# Work task:
Start to finish, retype the entries exactly while omitting the pictures.

# Data for review:
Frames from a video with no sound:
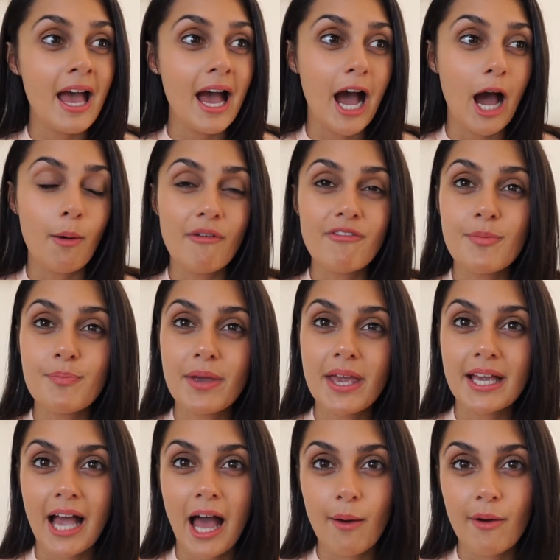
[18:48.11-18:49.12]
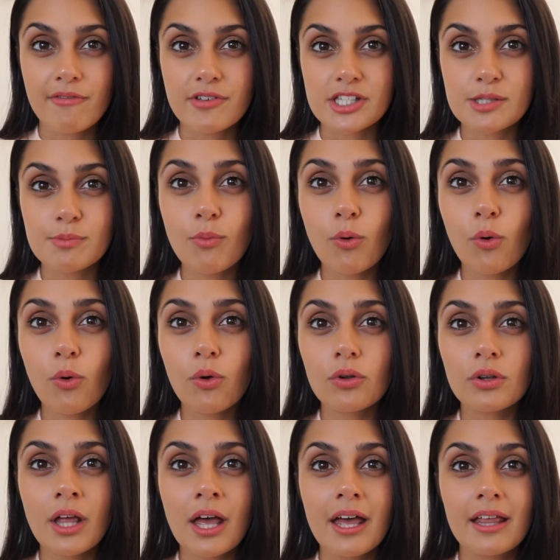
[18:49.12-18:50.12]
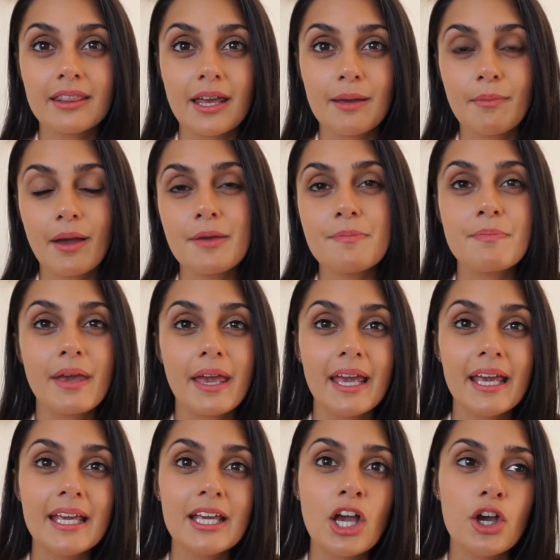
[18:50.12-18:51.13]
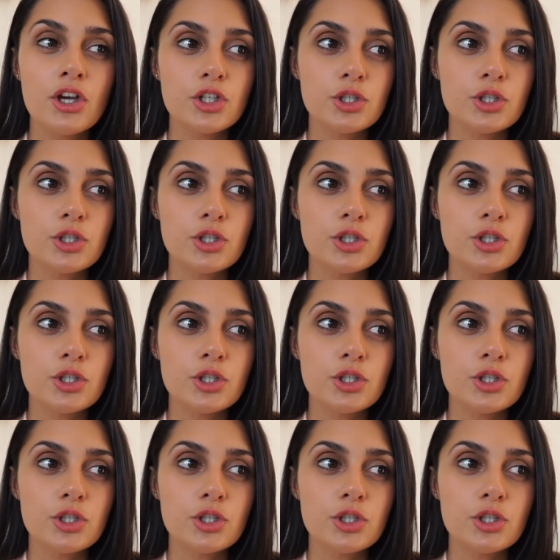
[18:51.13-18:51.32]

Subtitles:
however big, however small they may be,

# Response to this exercise:
Frames from a video with no sound:
[18:48.11-18:49.12]
[18:49.12-18:50.12]
[18:50.12-18:51.13]
[18:51.13-18:51.32]

Subtitles:
however big, however small they may be,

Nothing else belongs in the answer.